I have found from the characteristic polynomial the general homogenous solution is: $a_{n} = c_{1}2^n + c_{2}n2^n$ where $c_1, c_2$ are constants.
For the particular solution I think I should substitute $a_{n} = c_3n^22^n$ where $c_3$ is also a constant. However when I make that substitution I can't seem to solve the equation for $c_3$, can someone help please? Thanks
Don’t try to find a separate particular solution; just try the general solution
$$a_n=c_12^n+c_2n2^n+c_3n^22^n=(c_1+c_2n+c_3n^2)2^n\;.\tag{1}$$
You’ll need three data points in order to solve for all three constants, so calculate $a_2$ and then use $(1)$ and the known values of $a_0,a_1$, and $a_2$ to generate a system of three equations in the unknowns $c_1,c_2$, and $c_3$.

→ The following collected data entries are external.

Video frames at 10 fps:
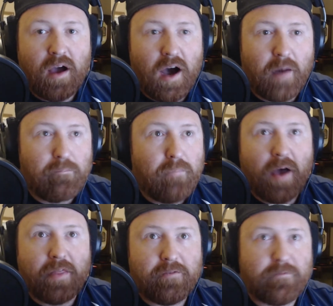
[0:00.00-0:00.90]
a
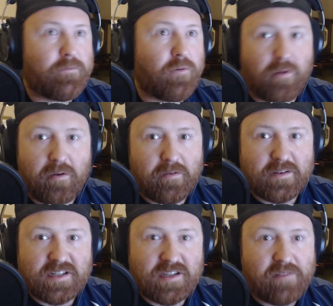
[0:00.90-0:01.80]
month for
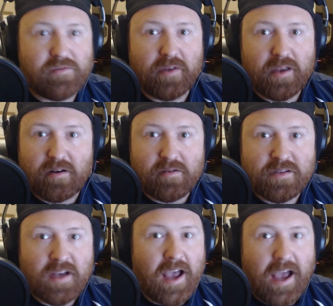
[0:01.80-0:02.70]
several years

Define $A(z) = \sum_{n \ge 0} a_n z^n$, multiply the recurrence by $z^n$ and add over $n \ge 0$. Recognize e.g. \begin{align} \sum_{n \ge 0} a_{n + k} z^k &= \frac{A(z) - a_0 - a_1 z - \ldots - a_{k - 1} z^{k - 1}}{z^k} \\ \sum_{n \ge 0} 2^n z^n &= \frac{1}{1 - 2 z} \end{align} to get $$ \frac{A(z) - 1 - 2 z}{z^2} - 4 \frac{A(z) - 1}{z} + 4 A(z) = \frac{1}{1 - 2 z} $$ As partial fractions: $$ A(z) = \frac{1}{4} (1 - 2 z)^{-3} - \frac{1}{2} (1 - 2 z)^{-2} + \frac{5}{4} (1 - 2 z)^{-1} $$ Using the generalized binomial theorem you can read off the coefficients: \begin{align} a_n &= \frac{1}{4} \binom{-3}{n} (-2)^n - \frac{1}{2} \binom{-2}{n} (-2)^n + \frac{5}{4} \binom{-1}{n} (-2)^n \\ &= \frac{1}{4} \binom{n + 3 - 1}{3 - 1} 2^n - \frac{1}{2} \binom{n + 2 - 1}{2 - 1} 2^n + \frac{5}{4} \binom{n + 1 - 1}{1 - 1} 2^n \\ &= \frac{1}{4} \left( \frac{(n + 2) (n + 1)}{2} - 2 \frac{n + 1}{1} + 5 \right) \cdot 2^n \\ &= (n^2 - n + 8) \cdot 2^{n - 3} \end{align}